» Saved data entries
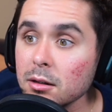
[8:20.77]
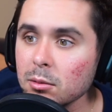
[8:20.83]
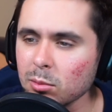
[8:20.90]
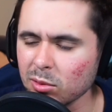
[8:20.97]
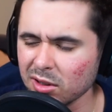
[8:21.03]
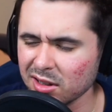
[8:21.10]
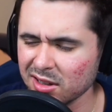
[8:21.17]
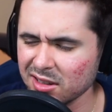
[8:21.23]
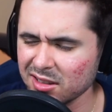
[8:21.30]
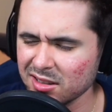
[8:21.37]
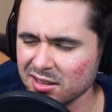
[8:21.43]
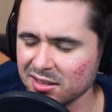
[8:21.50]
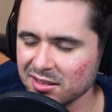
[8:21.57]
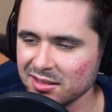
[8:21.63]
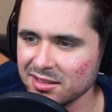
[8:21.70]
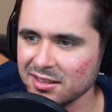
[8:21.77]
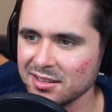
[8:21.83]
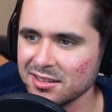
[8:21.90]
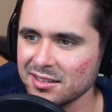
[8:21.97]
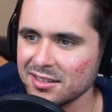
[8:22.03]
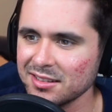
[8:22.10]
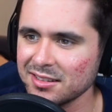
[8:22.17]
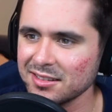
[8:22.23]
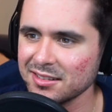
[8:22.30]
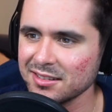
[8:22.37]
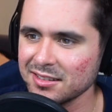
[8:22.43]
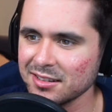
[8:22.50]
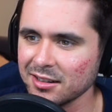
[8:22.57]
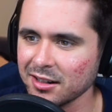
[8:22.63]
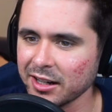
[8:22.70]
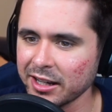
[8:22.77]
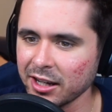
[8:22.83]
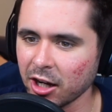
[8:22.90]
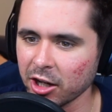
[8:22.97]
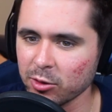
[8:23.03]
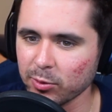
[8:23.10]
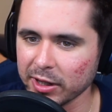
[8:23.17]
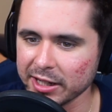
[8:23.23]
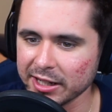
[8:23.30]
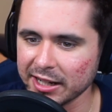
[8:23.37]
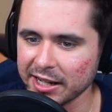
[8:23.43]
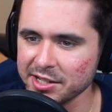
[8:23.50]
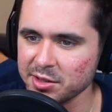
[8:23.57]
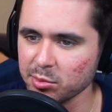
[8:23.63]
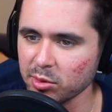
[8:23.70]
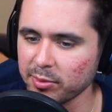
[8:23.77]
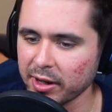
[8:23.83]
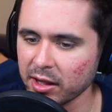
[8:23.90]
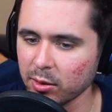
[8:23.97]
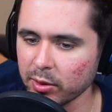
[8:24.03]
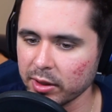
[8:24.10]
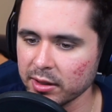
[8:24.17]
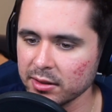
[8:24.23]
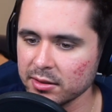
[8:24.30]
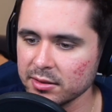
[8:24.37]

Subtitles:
What? All right, unrecognizable, by the way.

» TASK PROMPT
A faithful copy of the data above is wanted, with every image left out.

» RESULT
[8:20.77]
[8:20.83]
[8:20.90]
[8:20.97]
[8:21.03]
[8:21.10]
[8:21.17]
[8:21.23]
[8:21.30]
[8:21.37]
[8:21.43]
[8:21.50]
[8:21.57]
[8:21.63]
[8:21.70]
[8:21.77]
[8:21.83]
[8:21.90]
[8:21.97]
[8:22.03]
[8:22.10]
[8:22.17]
[8:22.23]
[8:22.30]
[8:22.37]
[8:22.43]
[8:22.50]
[8:22.57]
[8:22.63]
[8:22.70]
[8:22.77]
[8:22.83]
[8:22.90]
[8:22.97]
[8:23.03]
[8:23.10]
[8:23.17]
[8:23.23]
[8:23.30]
[8:23.37]
[8:23.43]
[8:23.50]
[8:23.57]
[8:23.63]
[8:23.70]
[8:23.77]
[8:23.83]
[8:23.90]
[8:23.97]
[8:24.03]
[8:24.10]
[8:24.17]
[8:24.23]
[8:24.30]
[8:24.37]

Subtitles:
What? All right, unrecognizable, by the way.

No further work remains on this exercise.